* _Action item_
A picture-free, exact reproduction of the listing that follows is required.

"""

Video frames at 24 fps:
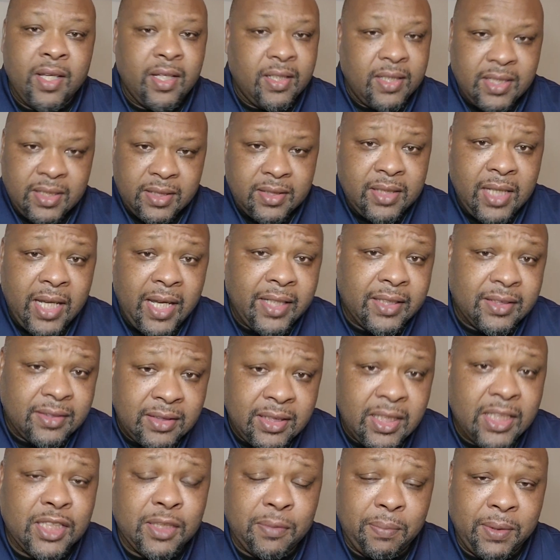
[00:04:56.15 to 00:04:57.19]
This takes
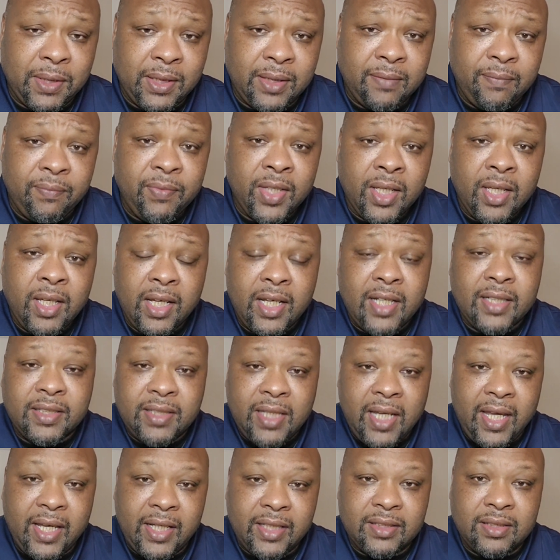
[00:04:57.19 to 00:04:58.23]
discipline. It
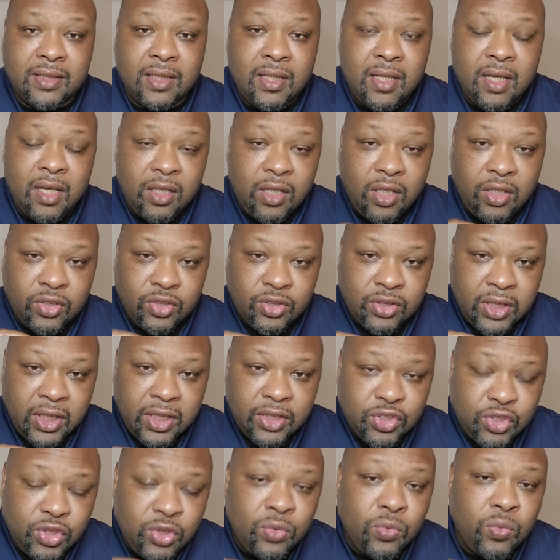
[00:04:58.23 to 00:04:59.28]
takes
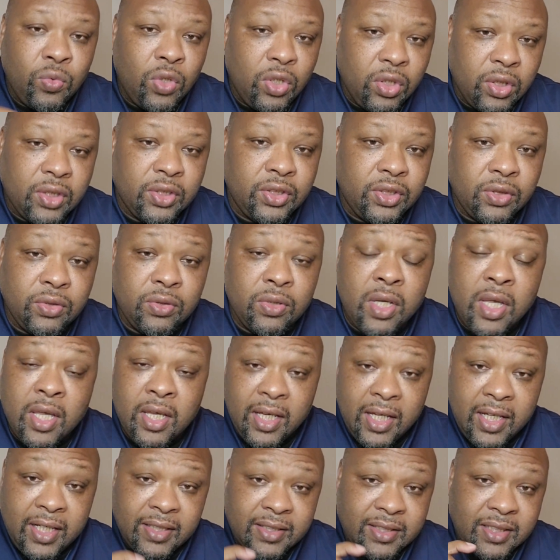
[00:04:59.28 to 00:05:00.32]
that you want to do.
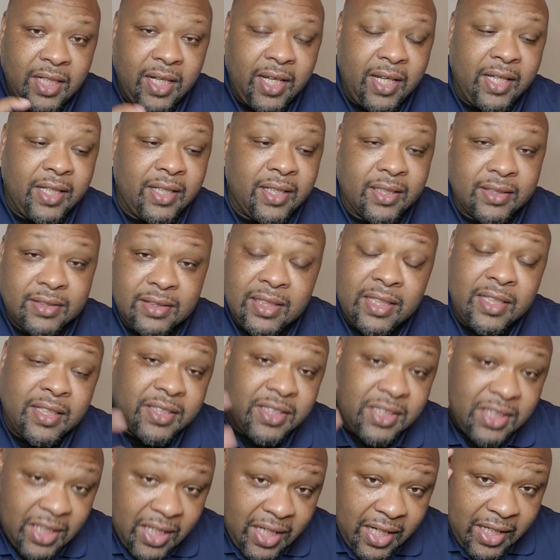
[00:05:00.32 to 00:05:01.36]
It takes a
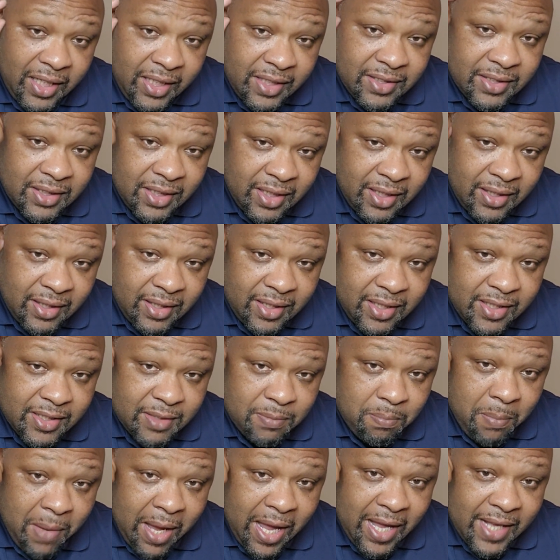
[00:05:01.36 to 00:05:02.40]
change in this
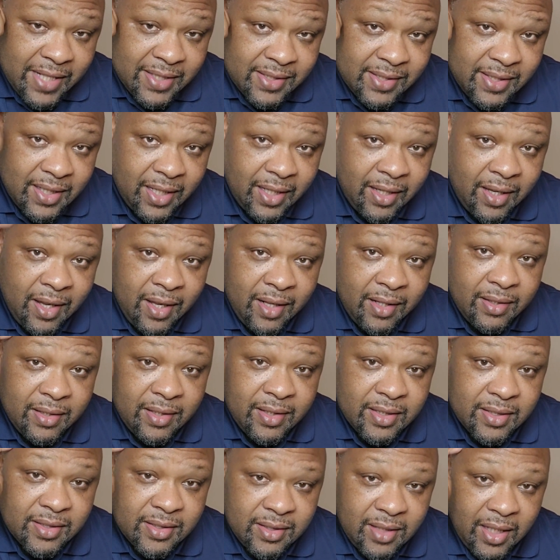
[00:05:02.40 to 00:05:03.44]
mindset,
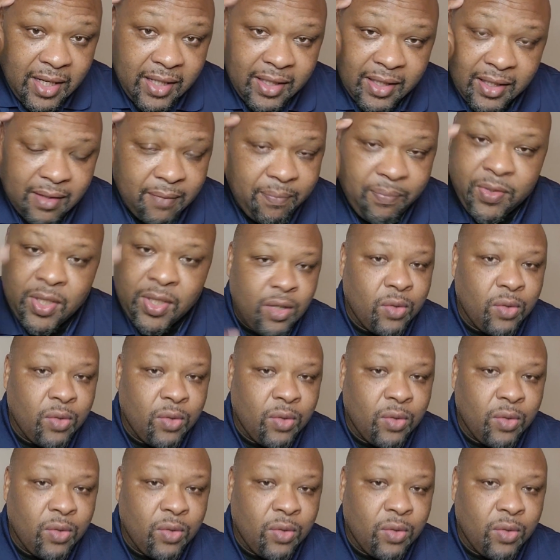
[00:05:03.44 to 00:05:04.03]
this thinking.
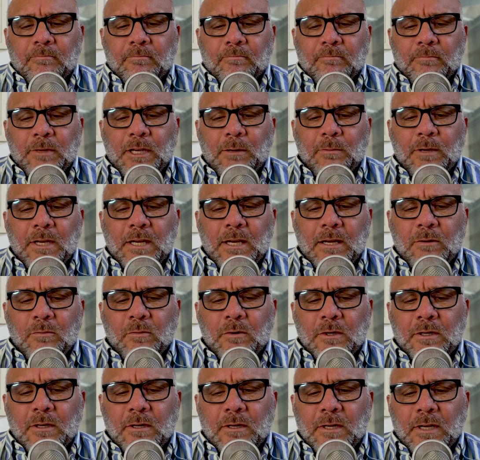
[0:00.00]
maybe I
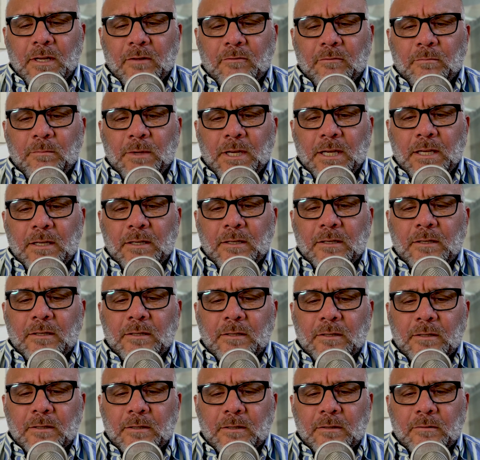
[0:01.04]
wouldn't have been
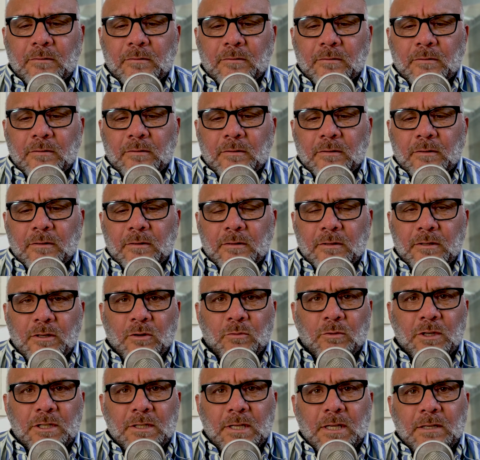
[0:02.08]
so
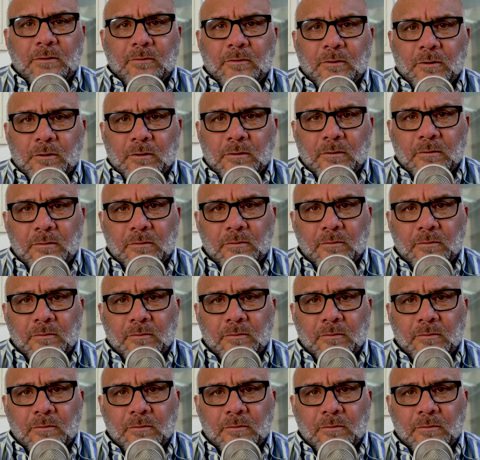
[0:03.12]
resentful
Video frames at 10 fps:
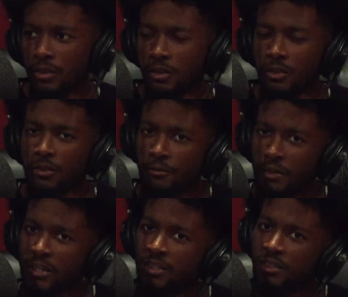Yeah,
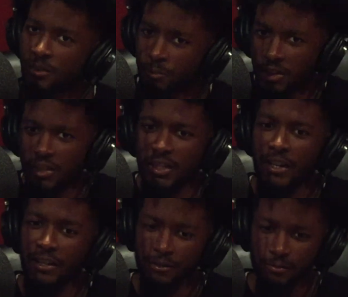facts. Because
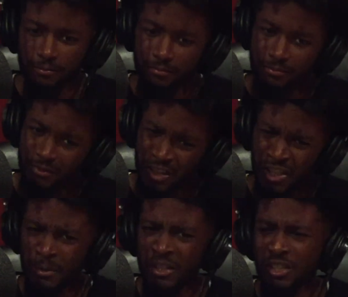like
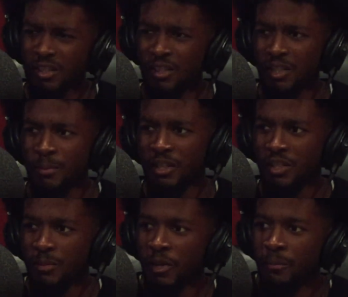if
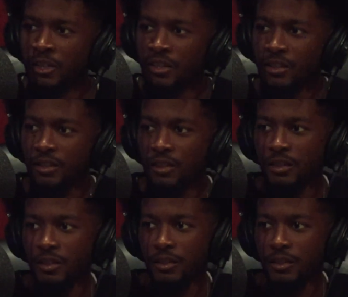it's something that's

"""

* _Completed task_
Video frames at 24 fps:
[00:04:56.15 to 00:04:57.19]
This takes
[00:04:57.19 to 00:04:58.23]
discipline. It
[00:04:58.23 to 00:04:59.28]
takes
[00:04:59.28 to 00:05:00.32]
that you want to do.
[00:05:00.32 to 00:05:01.36]
It takes a
[00:05:01.36 to 00:05:02.40]
change in this
[00:05:02.40 to 00:05:03.44]
mindset,
[00:05:03.44 to 00:05:04.03]
this thinking.
[0:00.00]
maybe I
[0:01.04]
wouldn't have been
[0:02.08]
so
[0:03.12]
resentful
Video frames at 10 fps:
Yeah,
facts. Because
like
if
it's something that's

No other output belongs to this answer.